### Aim of the exercise
Leave the images out, and copy each of the records below exactly.

=== Begin Enclosure ===

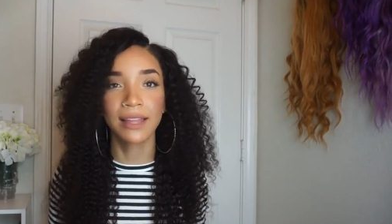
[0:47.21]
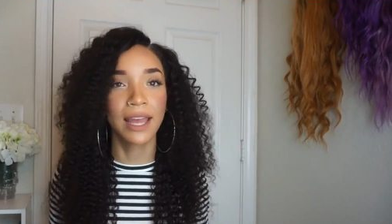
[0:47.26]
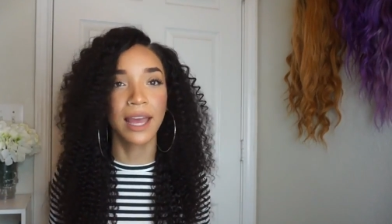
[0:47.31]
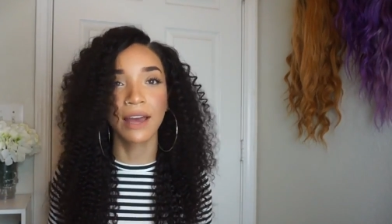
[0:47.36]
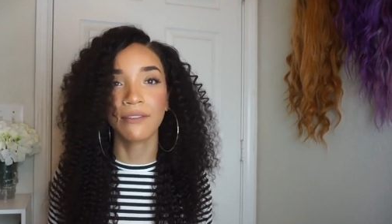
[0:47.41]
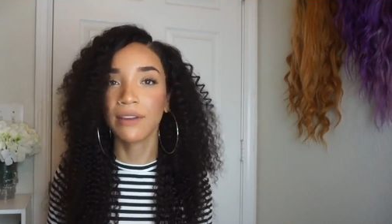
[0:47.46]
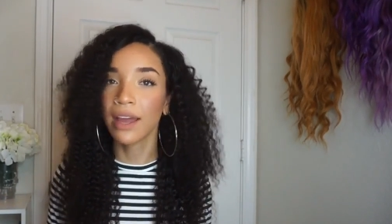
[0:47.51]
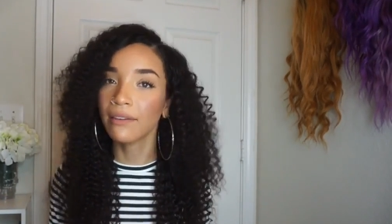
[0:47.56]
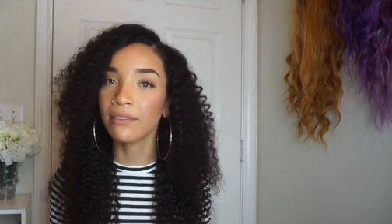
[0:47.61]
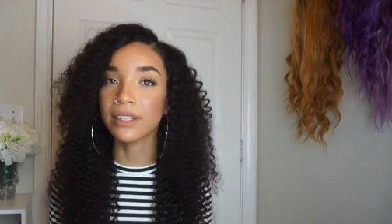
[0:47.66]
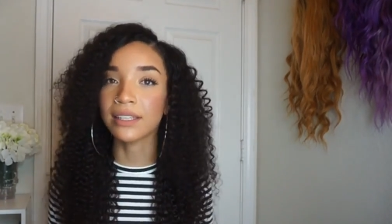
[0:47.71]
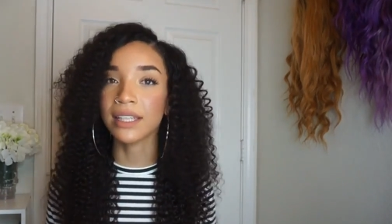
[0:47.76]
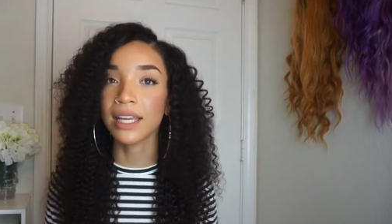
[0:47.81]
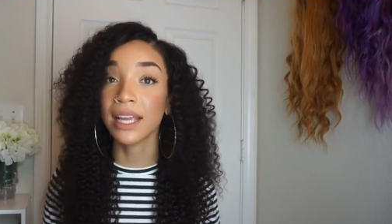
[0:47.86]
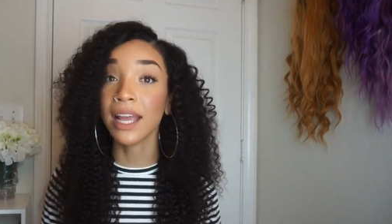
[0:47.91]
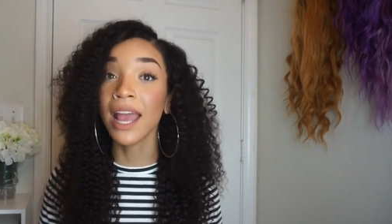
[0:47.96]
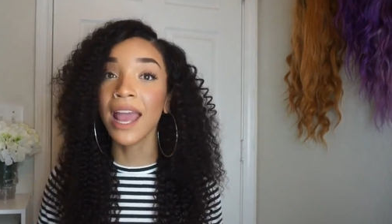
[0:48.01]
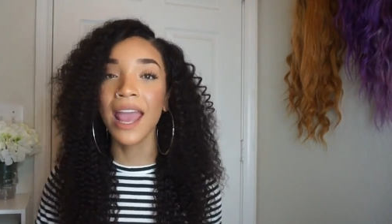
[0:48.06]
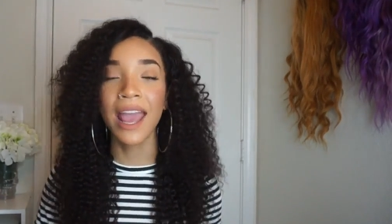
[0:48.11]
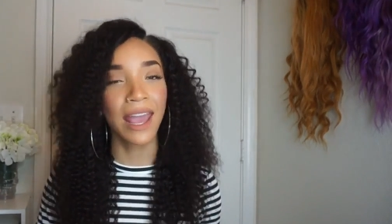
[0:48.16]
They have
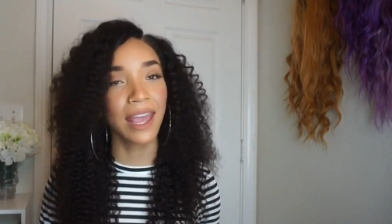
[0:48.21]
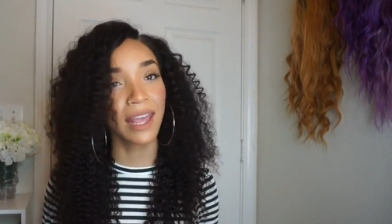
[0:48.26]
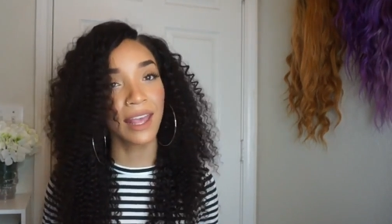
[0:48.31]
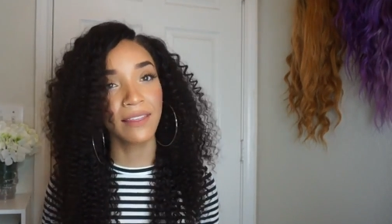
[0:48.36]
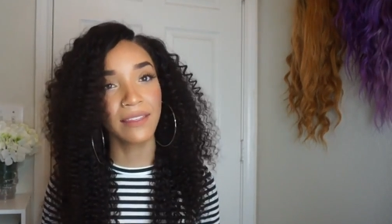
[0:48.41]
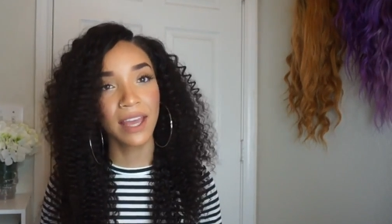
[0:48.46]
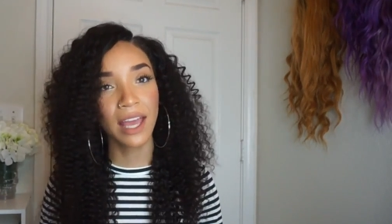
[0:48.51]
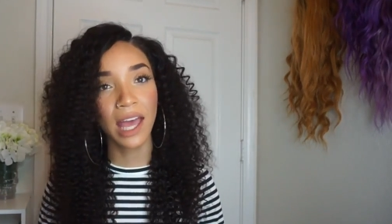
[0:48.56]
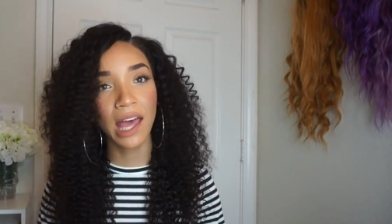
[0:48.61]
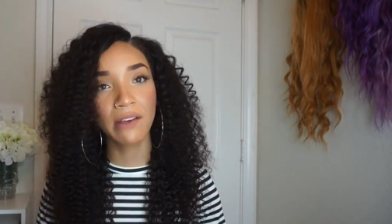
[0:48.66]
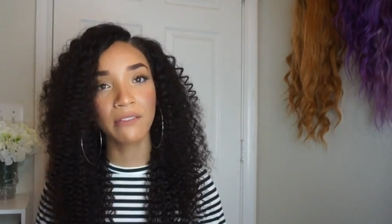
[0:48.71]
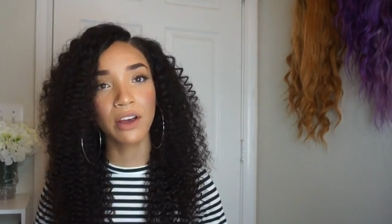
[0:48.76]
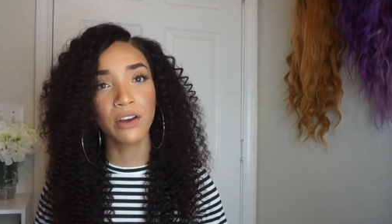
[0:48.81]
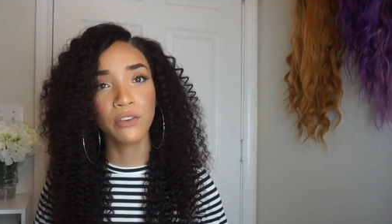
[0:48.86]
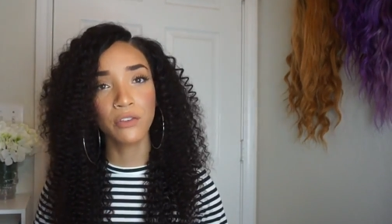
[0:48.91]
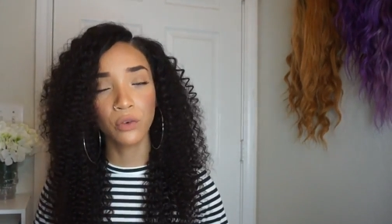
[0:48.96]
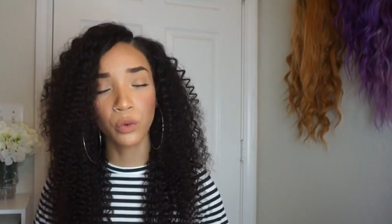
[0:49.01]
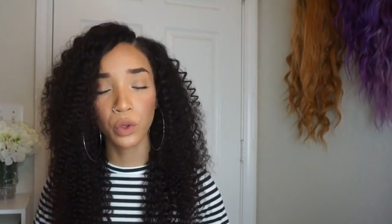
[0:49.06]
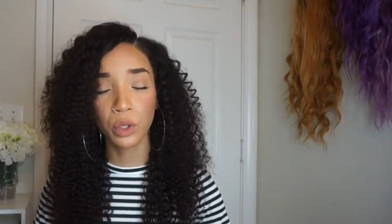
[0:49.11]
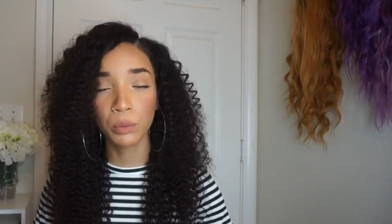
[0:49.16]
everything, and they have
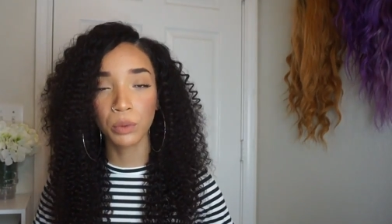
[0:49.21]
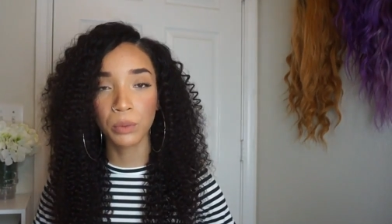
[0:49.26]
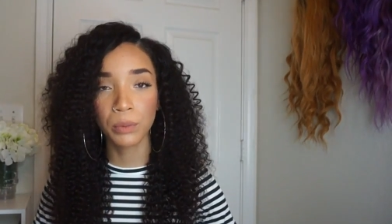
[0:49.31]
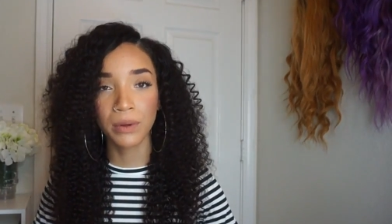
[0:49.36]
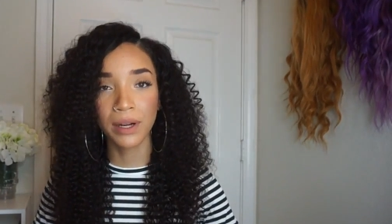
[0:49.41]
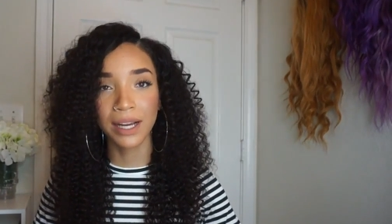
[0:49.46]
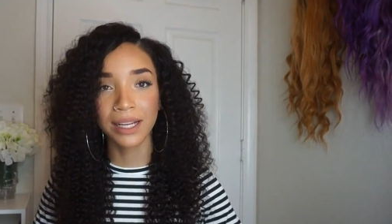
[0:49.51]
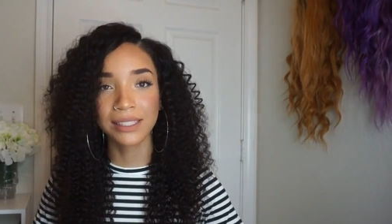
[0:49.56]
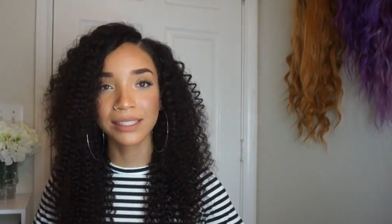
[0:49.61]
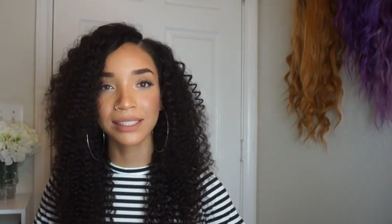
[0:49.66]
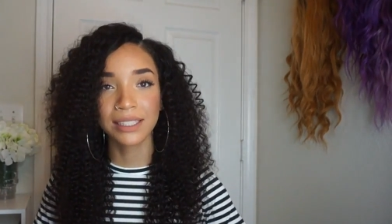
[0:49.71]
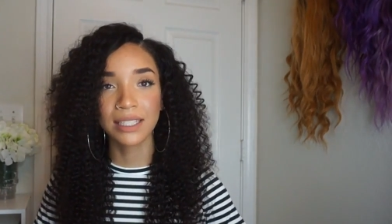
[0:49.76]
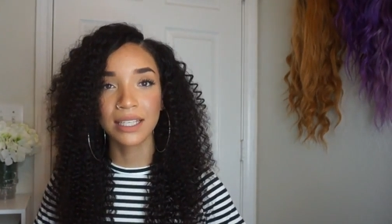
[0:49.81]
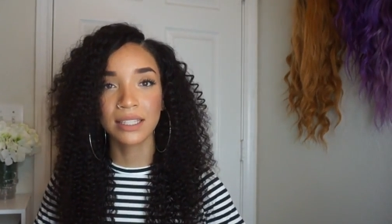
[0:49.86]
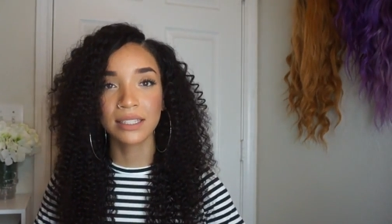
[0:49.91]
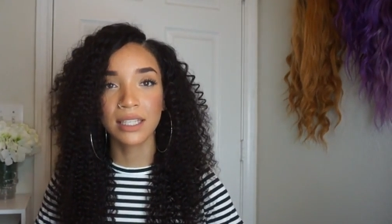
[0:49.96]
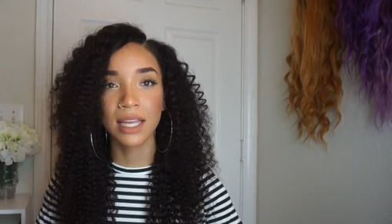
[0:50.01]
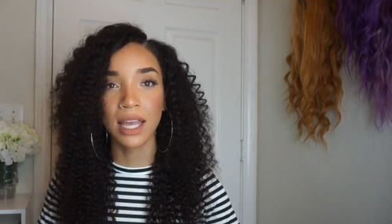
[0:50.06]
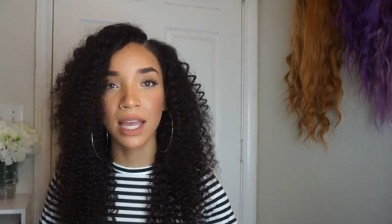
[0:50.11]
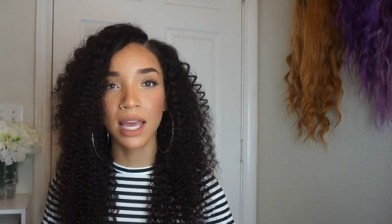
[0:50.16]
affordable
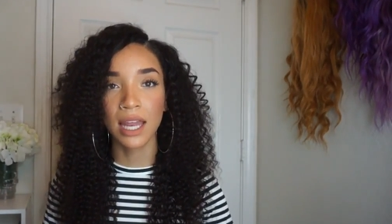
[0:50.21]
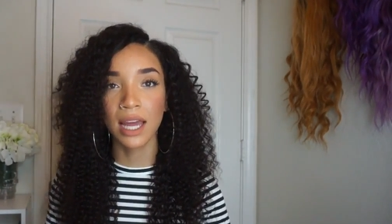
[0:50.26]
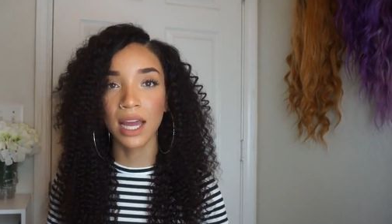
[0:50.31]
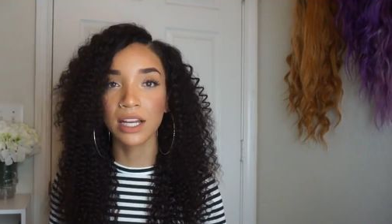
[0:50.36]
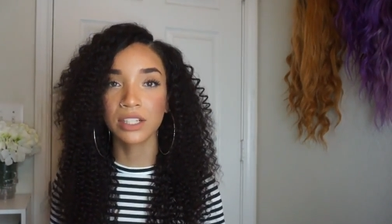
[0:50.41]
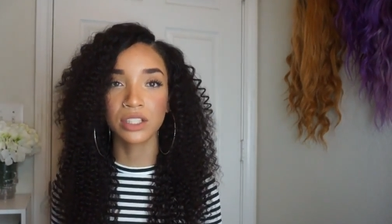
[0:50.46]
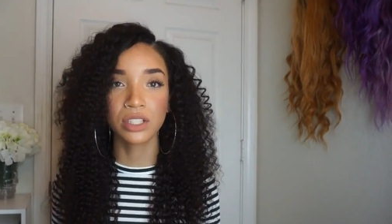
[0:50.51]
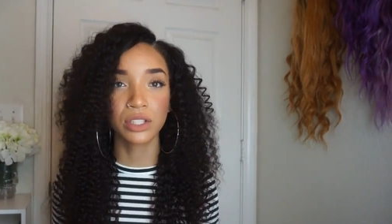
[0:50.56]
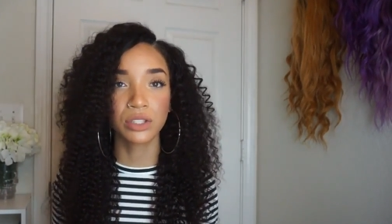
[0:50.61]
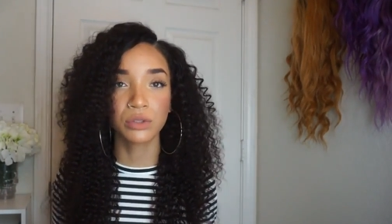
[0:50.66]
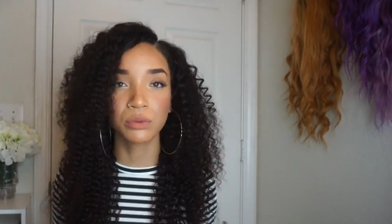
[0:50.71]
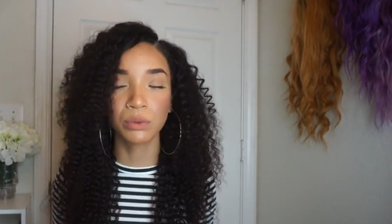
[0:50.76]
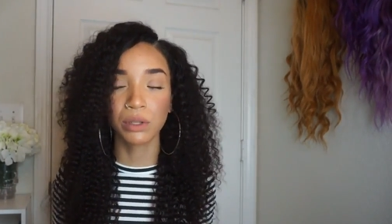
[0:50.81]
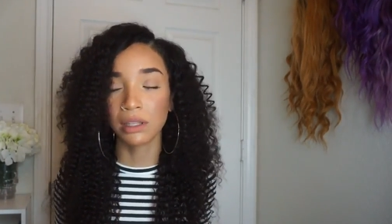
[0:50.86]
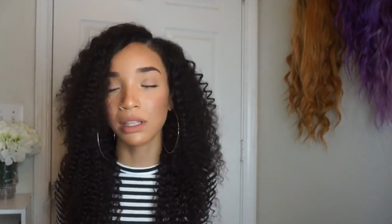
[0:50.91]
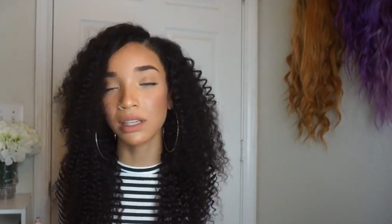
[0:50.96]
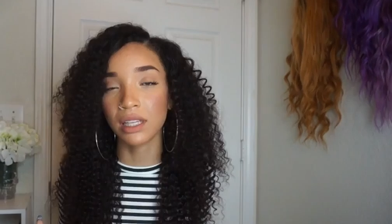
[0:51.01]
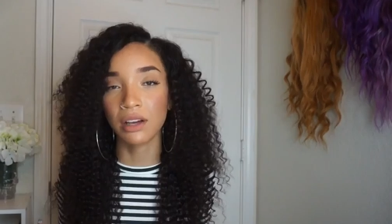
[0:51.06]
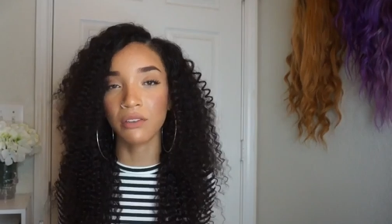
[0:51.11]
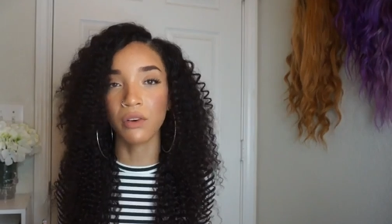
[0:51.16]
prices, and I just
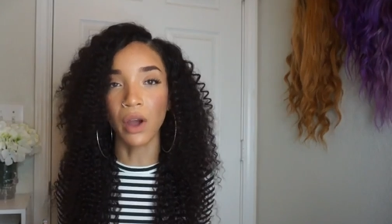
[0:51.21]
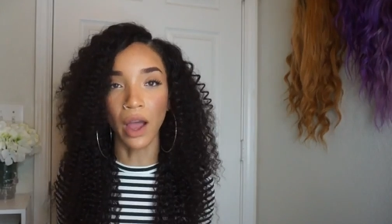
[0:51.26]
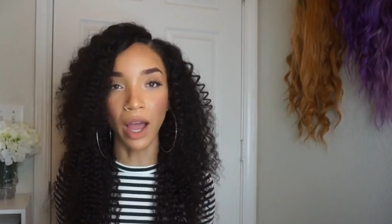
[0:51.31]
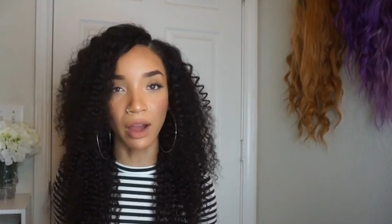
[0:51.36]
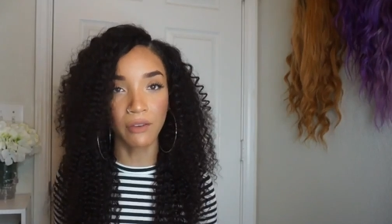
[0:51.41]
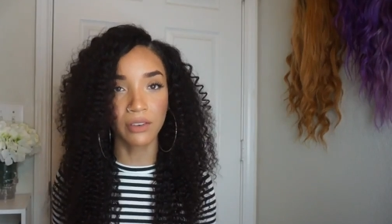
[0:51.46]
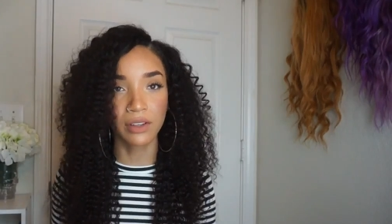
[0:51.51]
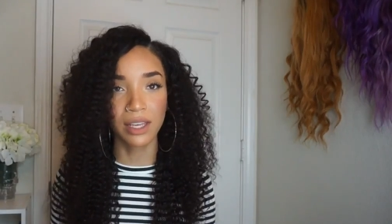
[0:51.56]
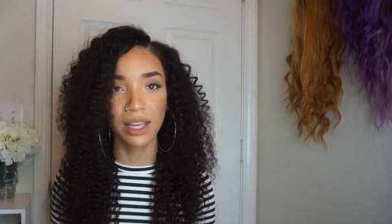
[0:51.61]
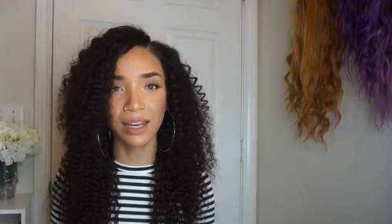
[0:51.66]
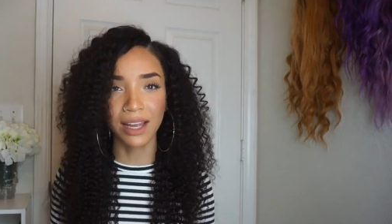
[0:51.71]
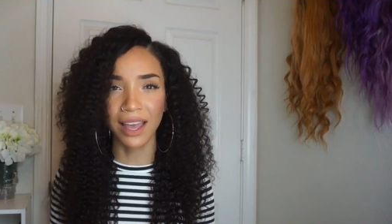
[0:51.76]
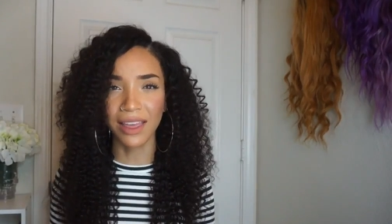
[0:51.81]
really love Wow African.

=== End Enclosure ===

### Written response
[0:47.21]
[0:47.26]
[0:47.31]
[0:47.36]
[0:47.41]
[0:47.46]
[0:47.51]
[0:47.56]
[0:47.61]
[0:47.66]
[0:47.71]
[0:47.76]
[0:47.81]
[0:47.86]
[0:47.91]
[0:47.96]
[0:48.01]
[0:48.06]
[0:48.11]
[0:48.16]
They have
[0:48.21]
[0:48.26]
[0:48.31]
[0:48.36]
[0:48.41]
[0:48.46]
[0:48.51]
[0:48.56]
[0:48.61]
[0:48.66]
[0:48.71]
[0:48.76]
[0:48.81]
[0:48.86]
[0:48.91]
[0:48.96]
[0:49.01]
[0:49.06]
[0:49.11]
[0:49.16]
everything, and they have
[0:49.21]
[0:49.26]
[0:49.31]
[0:49.36]
[0:49.41]
[0:49.46]
[0:49.51]
[0:49.56]
[0:49.61]
[0:49.66]
[0:49.71]
[0:49.76]
[0:49.81]
[0:49.86]
[0:49.91]
[0:49.96]
[0:50.01]
[0:50.06]
[0:50.11]
[0:50.16]
affordable
[0:50.21]
[0:50.26]
[0:50.31]
[0:50.36]
[0:50.41]
[0:50.46]
[0:50.51]
[0:50.56]
[0:50.61]
[0:50.66]
[0:50.71]
[0:50.76]
[0:50.81]
[0:50.86]
[0:50.91]
[0:50.96]
[0:51.01]
[0:51.06]
[0:51.11]
[0:51.16]
prices, and I just
[0:51.21]
[0:51.26]
[0:51.31]
[0:51.36]
[0:51.41]
[0:51.46]
[0:51.51]
[0:51.56]
[0:51.61]
[0:51.66]
[0:51.71]
[0:51.76]
[0:51.81]
really love Wow African.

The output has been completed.